Aim of the task: In the entries below, find the line with "(3.00 s to 4.00 s)" and the line with "(15.00 s to 15.25 s)". Return those two lines and all lines between them, exactly.

Extracted records Block Start

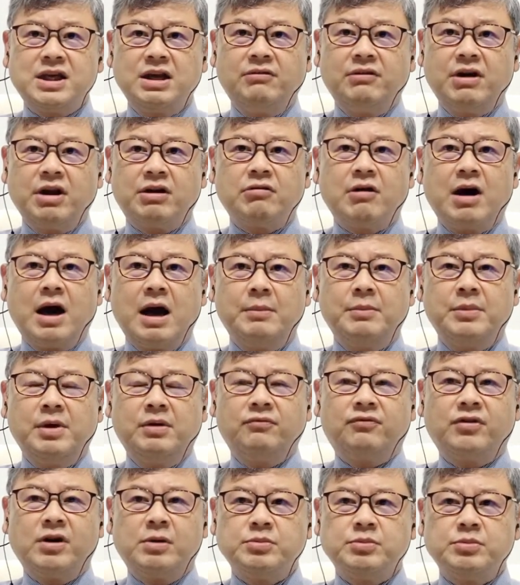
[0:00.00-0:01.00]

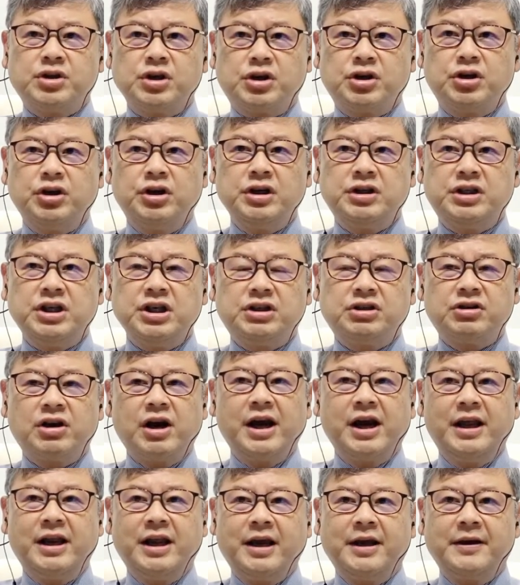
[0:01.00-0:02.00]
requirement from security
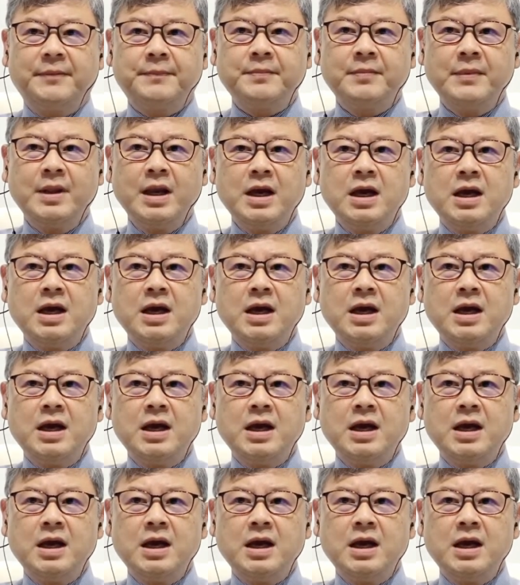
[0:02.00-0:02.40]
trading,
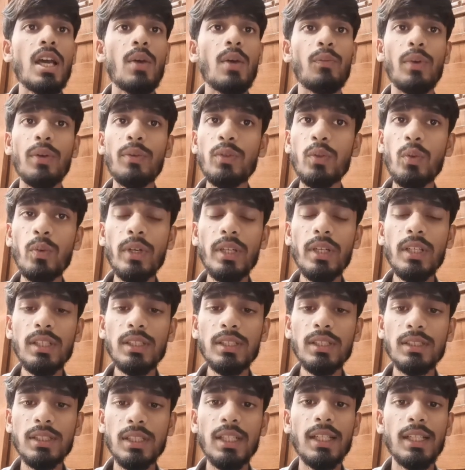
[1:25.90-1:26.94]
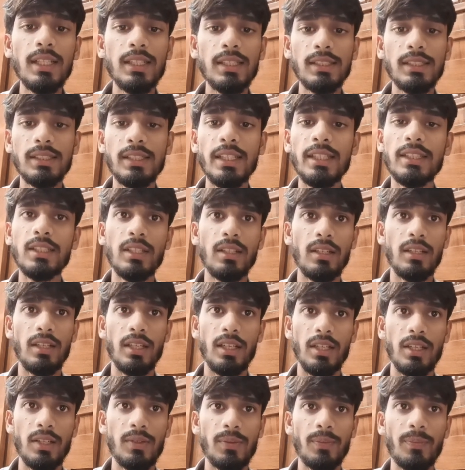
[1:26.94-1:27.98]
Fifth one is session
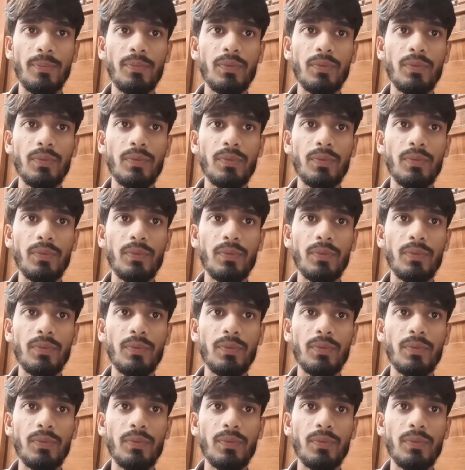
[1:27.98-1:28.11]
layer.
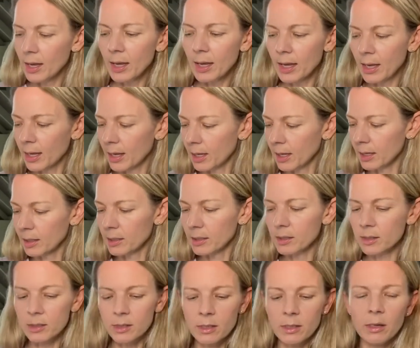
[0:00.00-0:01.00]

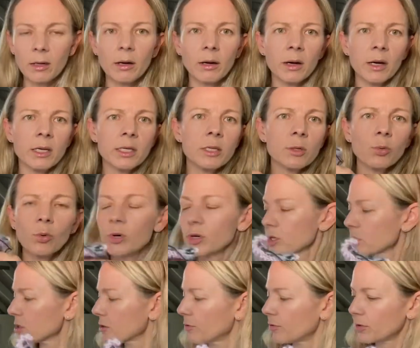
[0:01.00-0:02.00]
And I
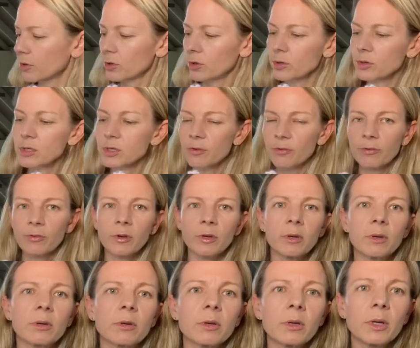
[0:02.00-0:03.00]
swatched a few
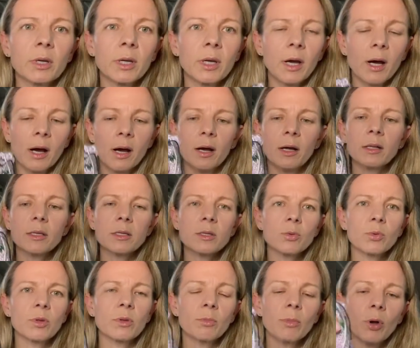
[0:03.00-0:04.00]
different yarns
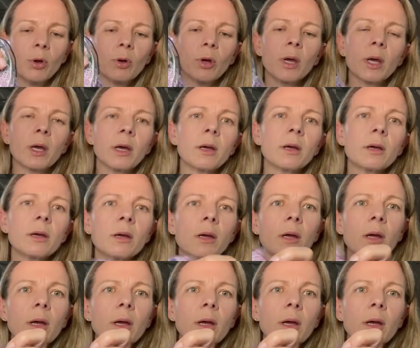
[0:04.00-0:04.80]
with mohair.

Extracted records Block End
Extracted records Block Start

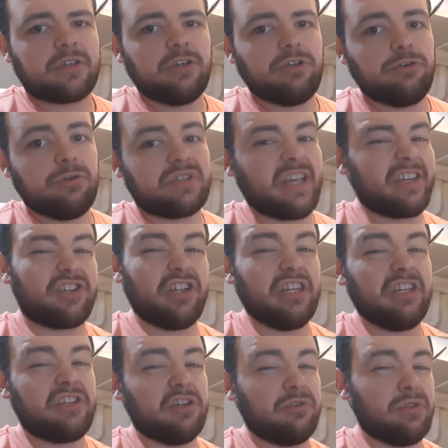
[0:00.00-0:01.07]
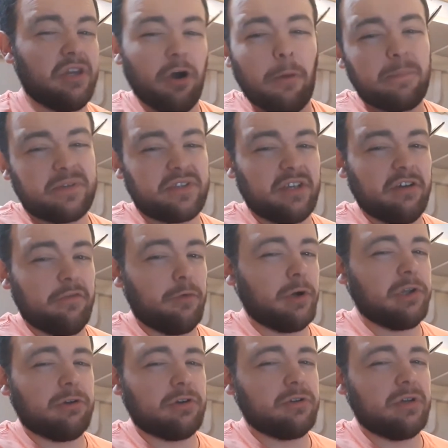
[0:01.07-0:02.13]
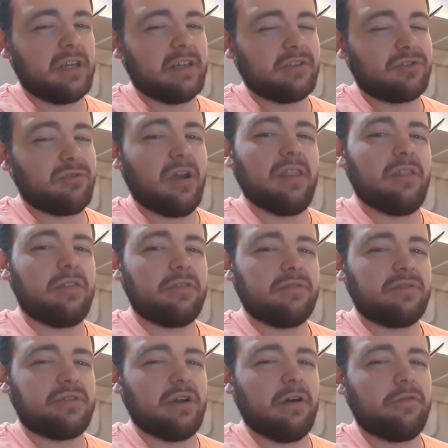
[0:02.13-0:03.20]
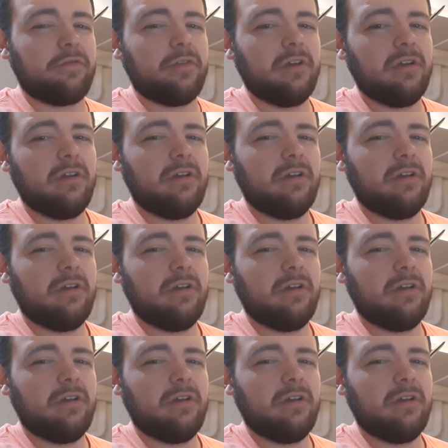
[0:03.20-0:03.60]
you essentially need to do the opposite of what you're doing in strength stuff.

Extracted records Block End
Extracted records Block Start

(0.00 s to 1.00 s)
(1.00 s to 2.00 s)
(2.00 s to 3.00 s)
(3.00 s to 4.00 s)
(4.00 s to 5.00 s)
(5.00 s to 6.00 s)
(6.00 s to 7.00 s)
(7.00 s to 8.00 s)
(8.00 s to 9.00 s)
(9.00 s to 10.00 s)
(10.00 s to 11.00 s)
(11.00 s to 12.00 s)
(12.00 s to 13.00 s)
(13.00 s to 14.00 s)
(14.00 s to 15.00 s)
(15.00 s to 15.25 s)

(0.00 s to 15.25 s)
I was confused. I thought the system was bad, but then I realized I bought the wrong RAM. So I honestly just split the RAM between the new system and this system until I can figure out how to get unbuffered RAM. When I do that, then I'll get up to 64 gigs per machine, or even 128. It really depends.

Extracted records Block End

Answer box:
(3.00 s to 4.00 s)
(4.00 s to 5.00 s)
(5.00 s to 6.00 s)
(6.00 s to 7.00 s)
(7.00 s to 8.00 s)
(8.00 s to 9.00 s)
(9.00 s to 10.00 s)
(10.00 s to 11.00 s)
(11.00 s to 12.00 s)
(12.00 s to 13.00 s)
(13.00 s to 14.00 s)
(14.00 s to 15.00 s)
(15.00 s to 15.25 s)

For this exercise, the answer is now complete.